Posts Tagged ‘jQuery’

Posted by admin at 5 August 2009

Category: programming

Tags: ,

If you are not a seasoned Javascript developer (like myself), and you start writing Javascript classes which include jQuery event bindings, you may become stumped on the issue I am about to describe. On the contrary you are most likely more intelligent than I and realize that what you are trying to do is wrong and you consult the jQuery documentation to find the answer within the first 2 minutes of stumbling upon this problem.

Anyways, the issue at hand is setting up event bindings via jQuery inside of a class. This is easier explained with a simple code example. Take the following class:

function Page()
{
	var msg  = 'weeeeeeee';

	this.bindElements = function(elementOne, elementTwo)
	{
		$(elementOne).click(function() {
			this.elementOneStuff('yoyo');
		});
		$(elementTwo).click(this.elementTwoStuff);
	}

	this.elementOneStuff = function(a)
	{
		alert(a);
	}

	this.elementTwoStuff = function()
	{
		alert(this.msg);
	}
}

var p = new Page();
p.bindElements('#btnOne', '#btnTwo');

When you instantiate a new Page object and invoke the bindElements method you get barked at:

this.elementOneStuff() is not a function.

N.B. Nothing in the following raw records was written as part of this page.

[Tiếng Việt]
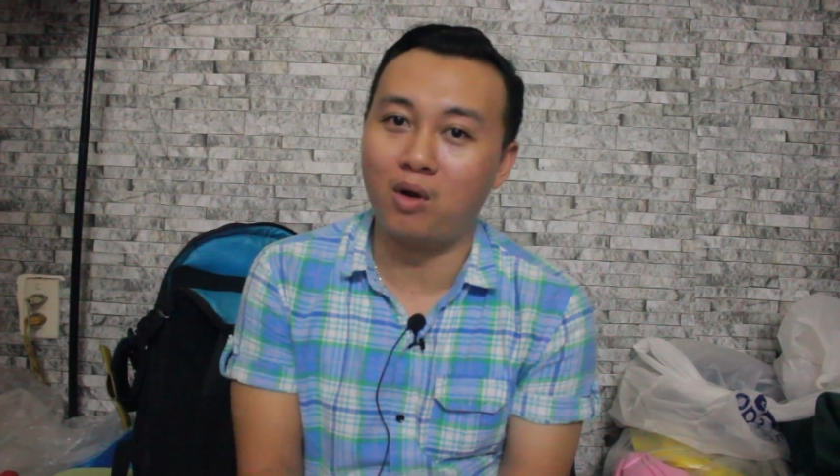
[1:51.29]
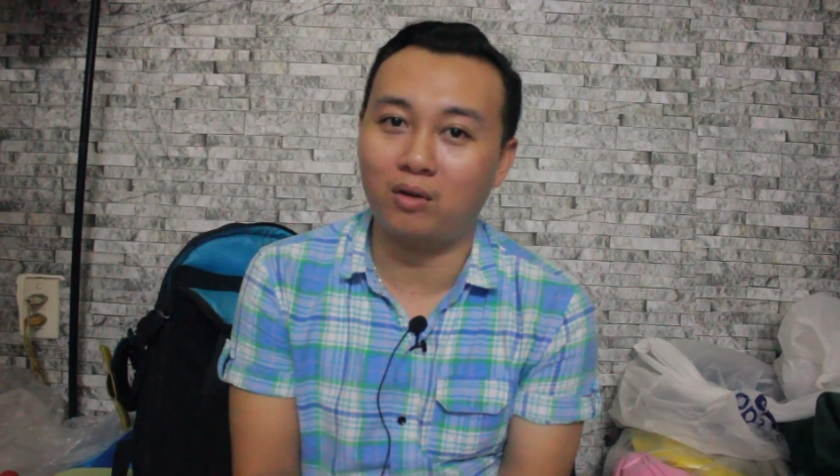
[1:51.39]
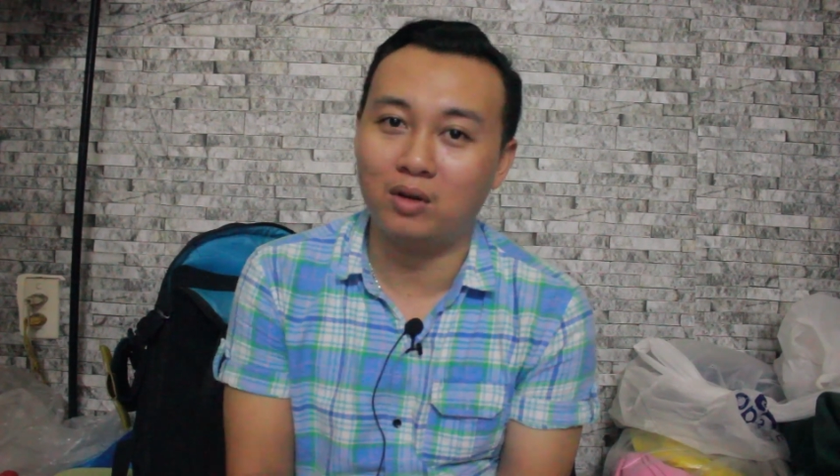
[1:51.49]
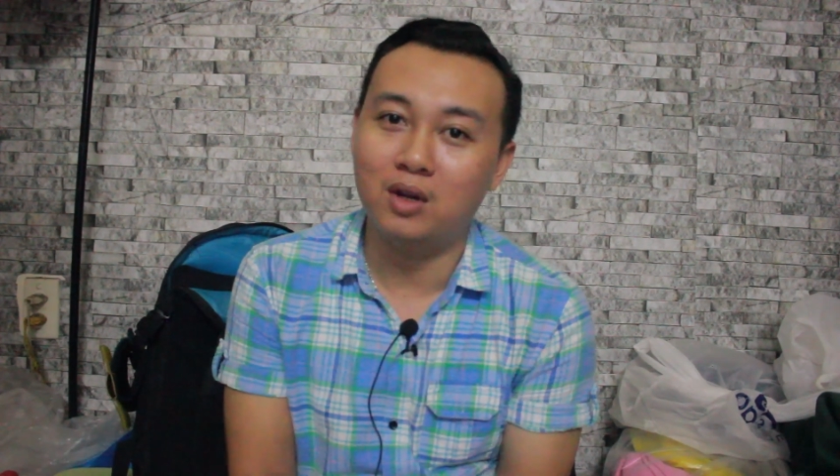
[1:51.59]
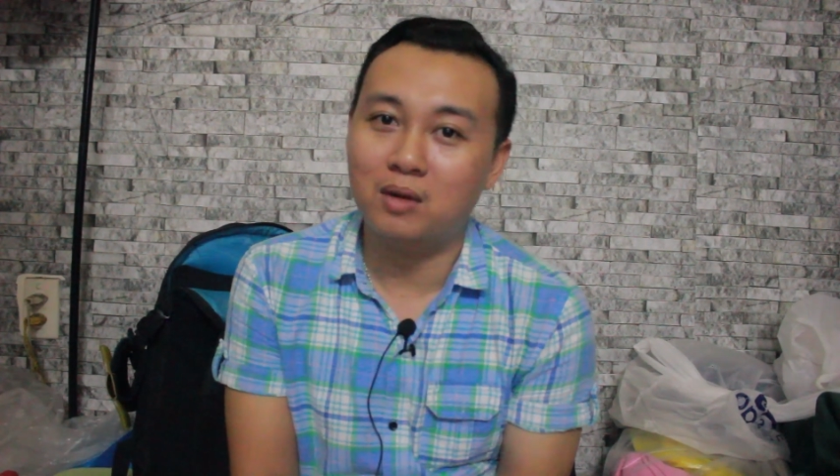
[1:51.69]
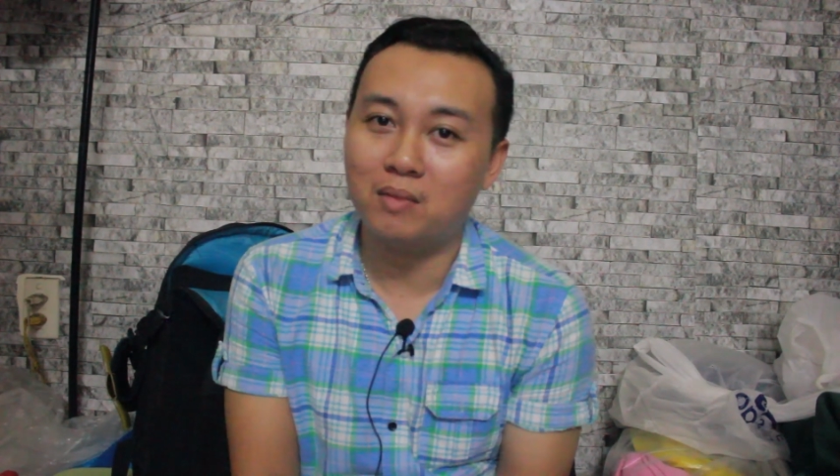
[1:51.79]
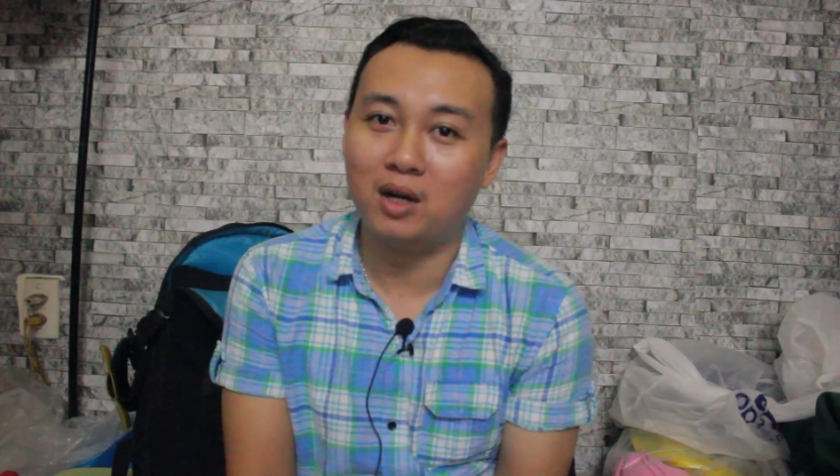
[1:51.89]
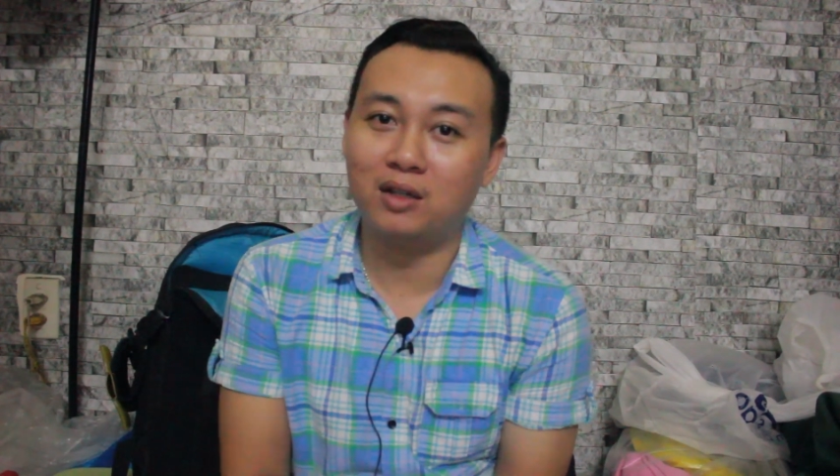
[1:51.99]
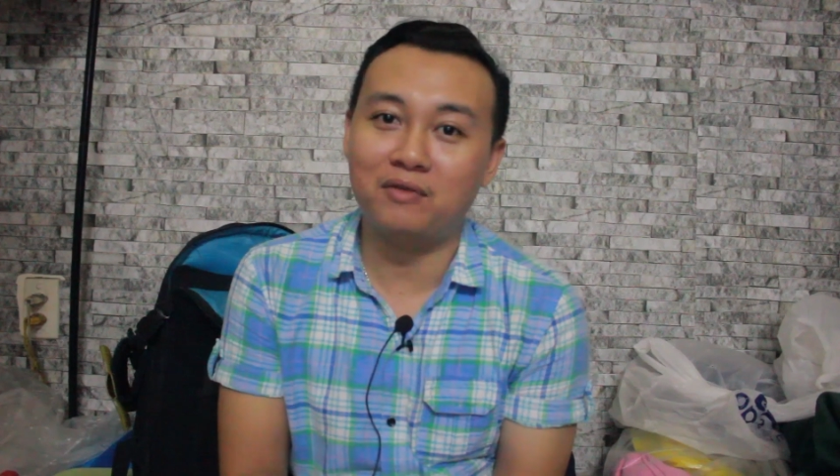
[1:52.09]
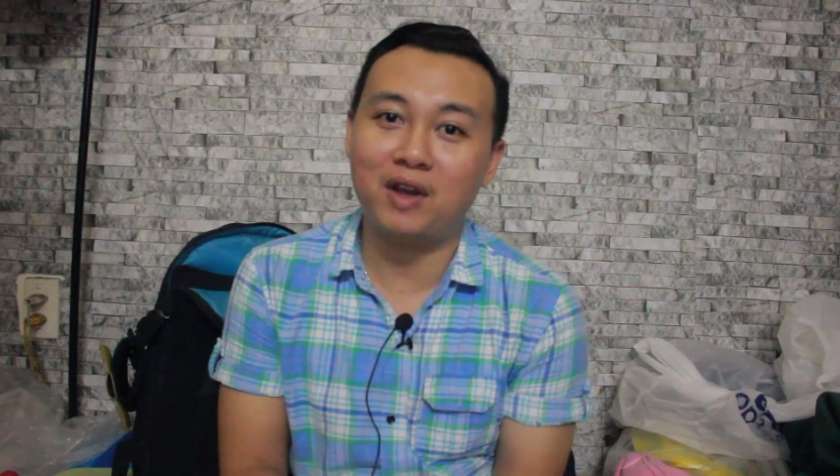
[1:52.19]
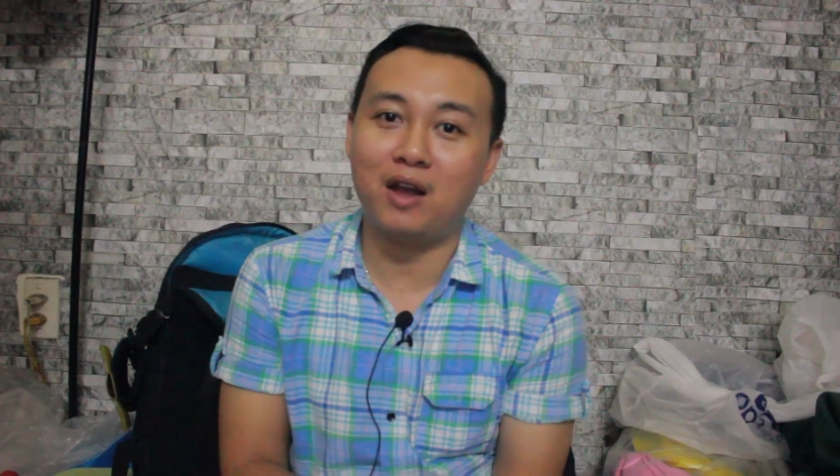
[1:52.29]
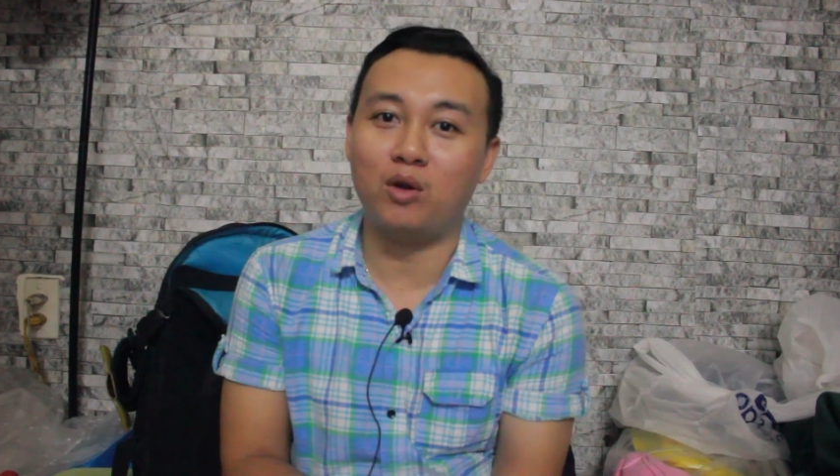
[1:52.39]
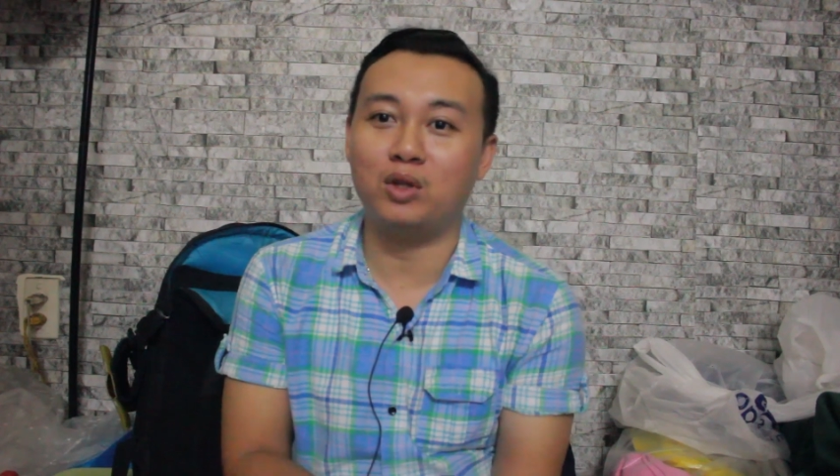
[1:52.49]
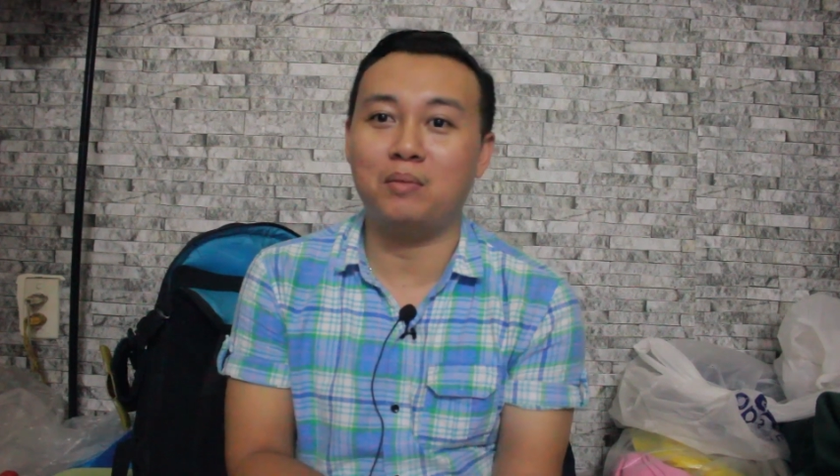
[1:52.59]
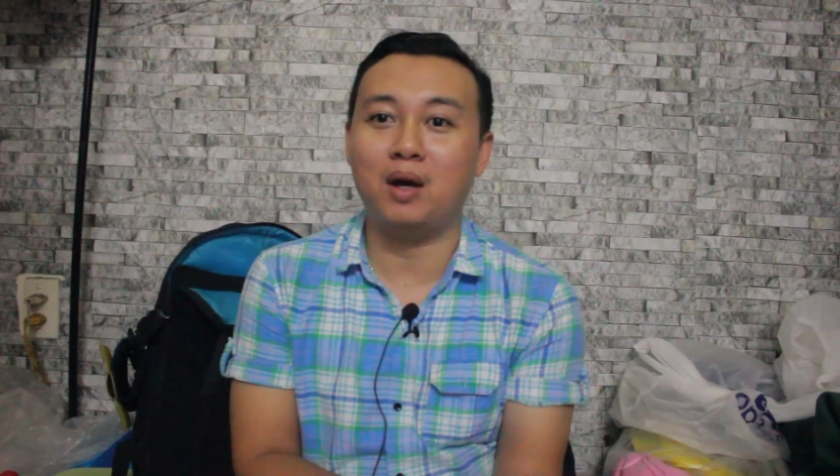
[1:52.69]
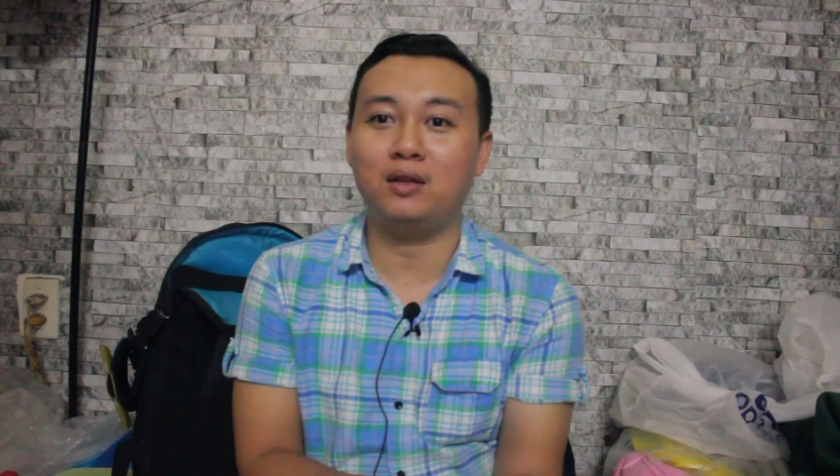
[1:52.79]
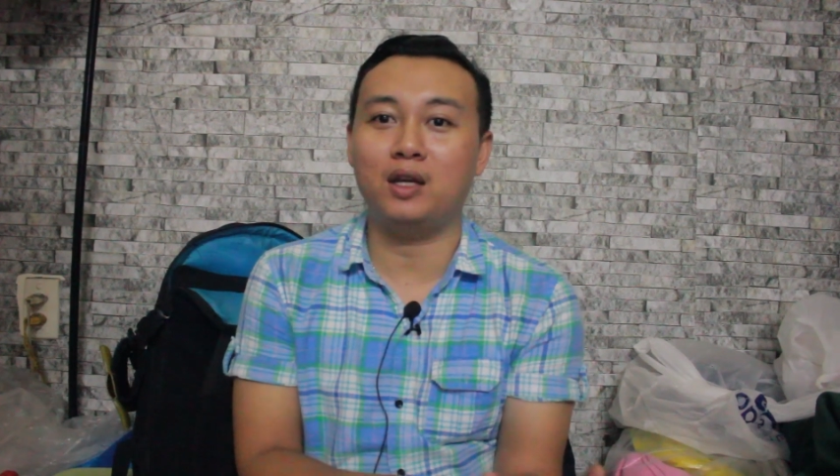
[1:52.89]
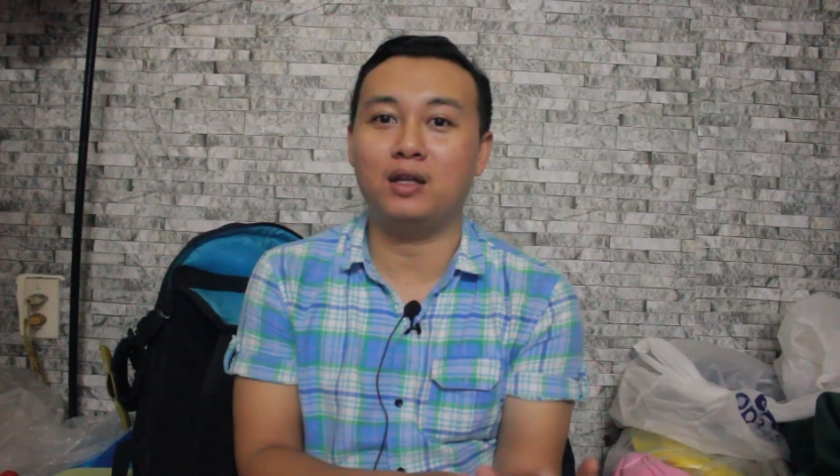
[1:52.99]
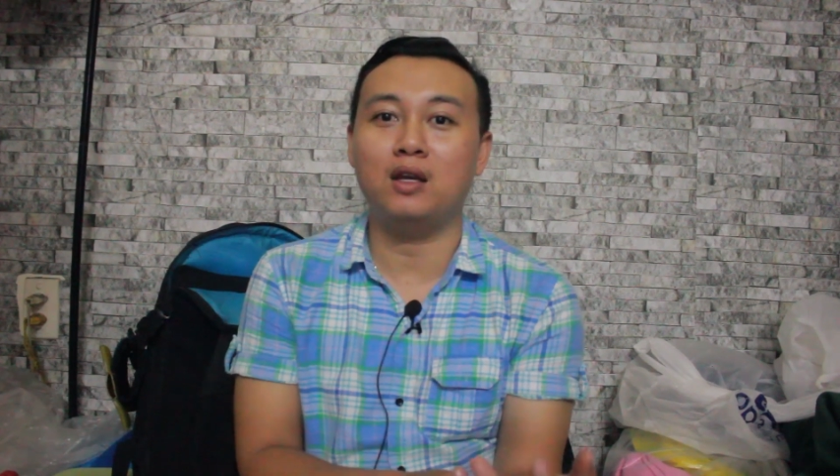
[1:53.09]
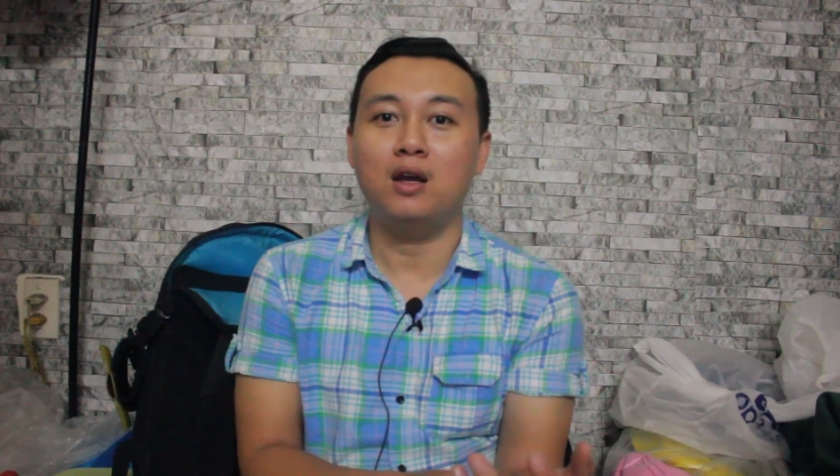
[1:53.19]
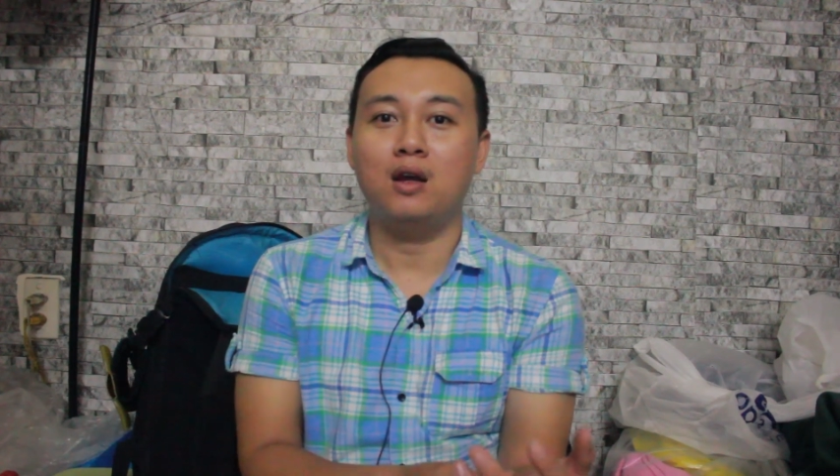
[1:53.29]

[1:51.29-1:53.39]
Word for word: còn bên cái phe Optimus thì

My initial reaction was that it was a scoping issue with my privileged class methods. After changing the architecture of my class to use public methods the same issue was there.

Solution / Answer

The this keyword that is being used in both of the callbacks will refer to the DOM element that dispatched the event…. not an instance of the Page Class. This is in fact the correct behavior as it will almost always be what is desired.

jQuery.bind( type, [data], fn ) to the rescue! Straight from the jQuery documentation:

data (Optional) Object
Additional data passed to the event handler as event.data

We can simply pass an object as the data parameter to the bind method and then invoke our class methods through event.data. So the updated, correct code would be:

function Page()
{
	var msg  = 'weeeeeeee';

	this.bindElements = function(elementOne, elementTwo)
	{
		$(elementOne).bind('click', this, function(evt) {
			evt.data.elementOneStuff('yoyo');
		});
		$(elementTwo).bind('click', this, function(evt) {
			evt.data.elementTwoStuff();
		});
	}

	this.elementOneStuff = function(a)
	{
		alert(a);
	}

	this.elementTwoStuff = function()
	{
		alert(this.msg);
	}
}

This took me more time to figure out than I would like to admit. I am posting this in the hopes that it saves someone some time and frustration.